ENTRIES SHOWN below:
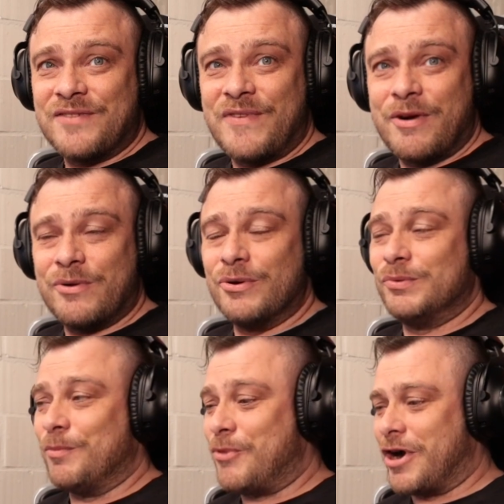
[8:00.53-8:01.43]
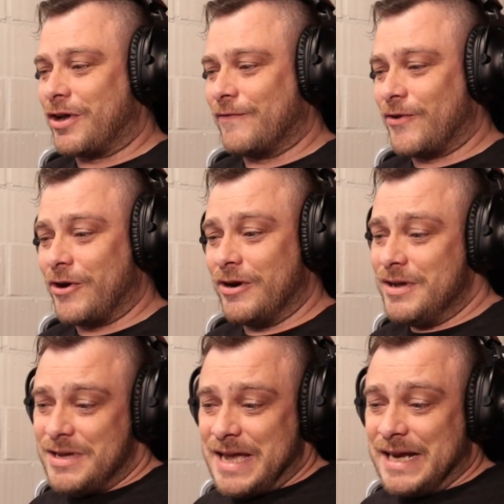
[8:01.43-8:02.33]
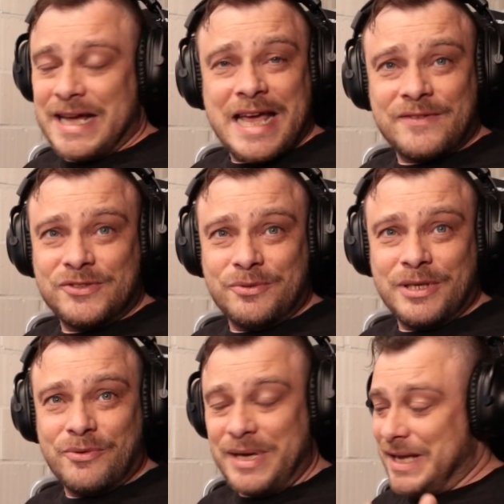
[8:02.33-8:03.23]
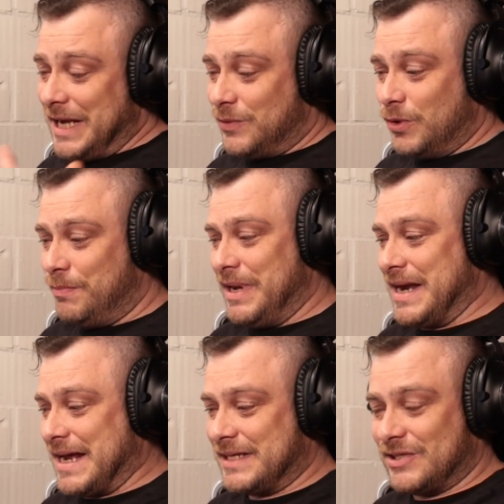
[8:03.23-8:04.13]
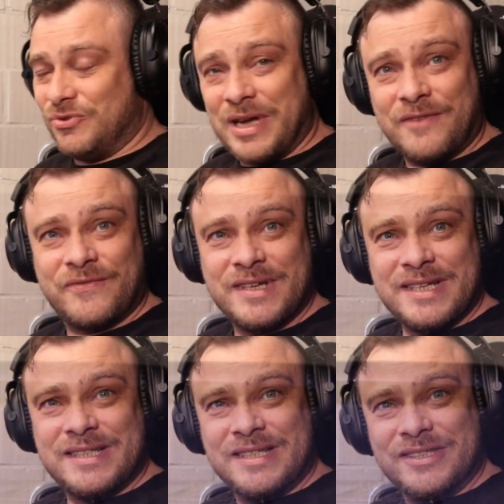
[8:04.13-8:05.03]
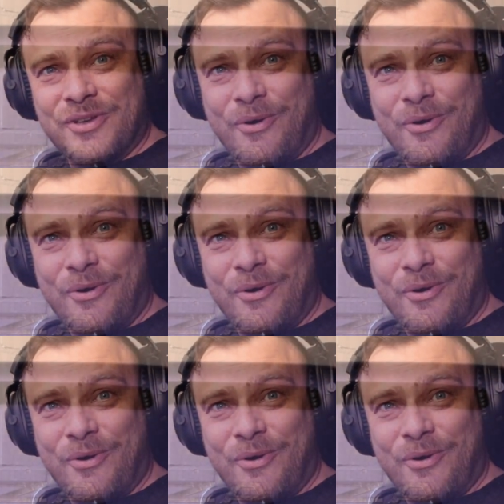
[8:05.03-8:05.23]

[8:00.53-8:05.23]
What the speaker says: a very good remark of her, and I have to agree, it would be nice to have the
End of ENTRIES SHOWN.
__EXERCISE PROMPT__.
Once the line holding "[8:01.43-8:02.33]" is found, set down that line and every line after it, exactly, through the last line of the records above, omitting pictures.

__TASK ANSWER__.
[8:01.43-8:02.33]
[8:02.33-8:03.23]
[8:03.23-8:04.13]
[8:04.13-8:05.03]
[8:05.03-8:05.23]

[8:00.53-8:05.23]
What the speaker says: a very good remark of her, and I have to agree, it would be nice to have the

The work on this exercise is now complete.